Stored data
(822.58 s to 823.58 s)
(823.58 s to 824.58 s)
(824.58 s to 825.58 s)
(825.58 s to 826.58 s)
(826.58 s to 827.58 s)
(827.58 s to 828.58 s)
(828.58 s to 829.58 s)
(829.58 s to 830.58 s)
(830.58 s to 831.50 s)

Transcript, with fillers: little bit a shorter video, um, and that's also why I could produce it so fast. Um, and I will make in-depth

---

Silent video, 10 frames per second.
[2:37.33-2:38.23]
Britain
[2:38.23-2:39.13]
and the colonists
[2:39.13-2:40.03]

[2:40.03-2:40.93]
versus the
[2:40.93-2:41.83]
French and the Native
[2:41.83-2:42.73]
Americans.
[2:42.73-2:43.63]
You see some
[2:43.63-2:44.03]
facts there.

==

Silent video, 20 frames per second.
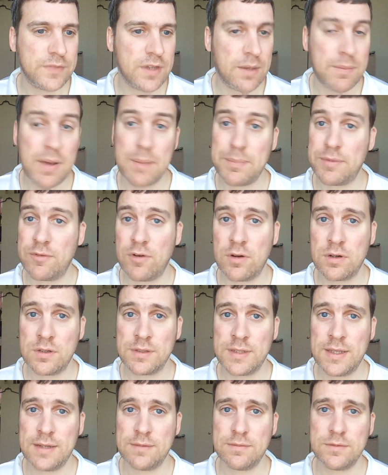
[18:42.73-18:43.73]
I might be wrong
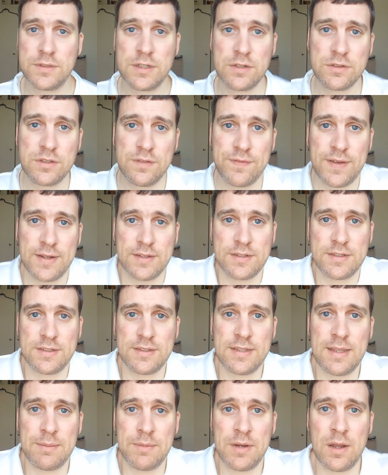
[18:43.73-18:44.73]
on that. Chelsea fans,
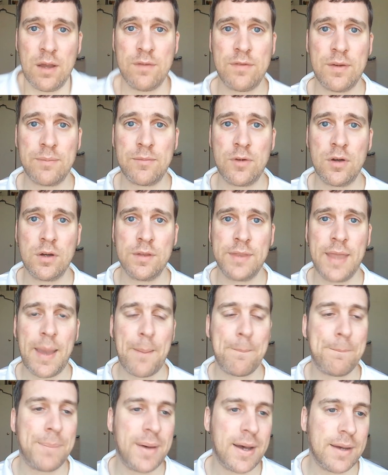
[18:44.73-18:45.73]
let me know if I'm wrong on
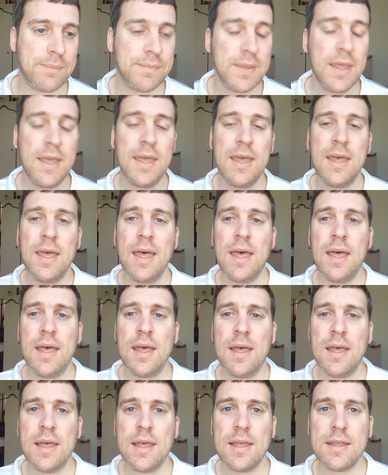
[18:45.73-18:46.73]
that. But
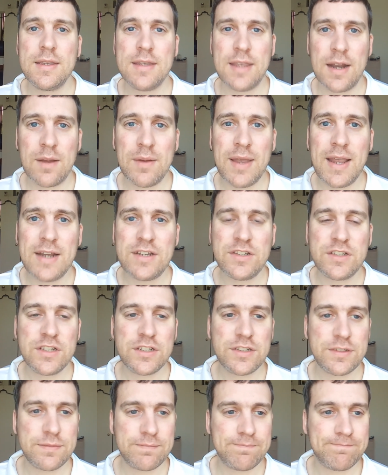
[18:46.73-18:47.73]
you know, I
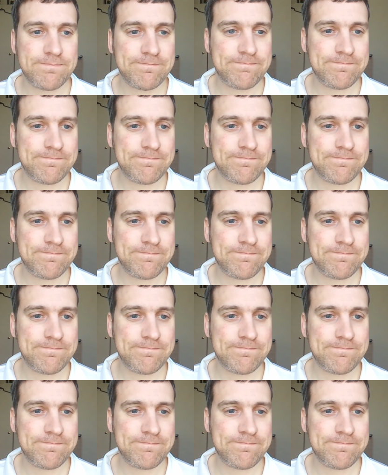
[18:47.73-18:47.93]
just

**Exercise objective**
Each line holding the word "Silent" must be copied from the data.

**Answer to this problem**
Silent video, 10 frames per second.
Silent video, 20 frames per second.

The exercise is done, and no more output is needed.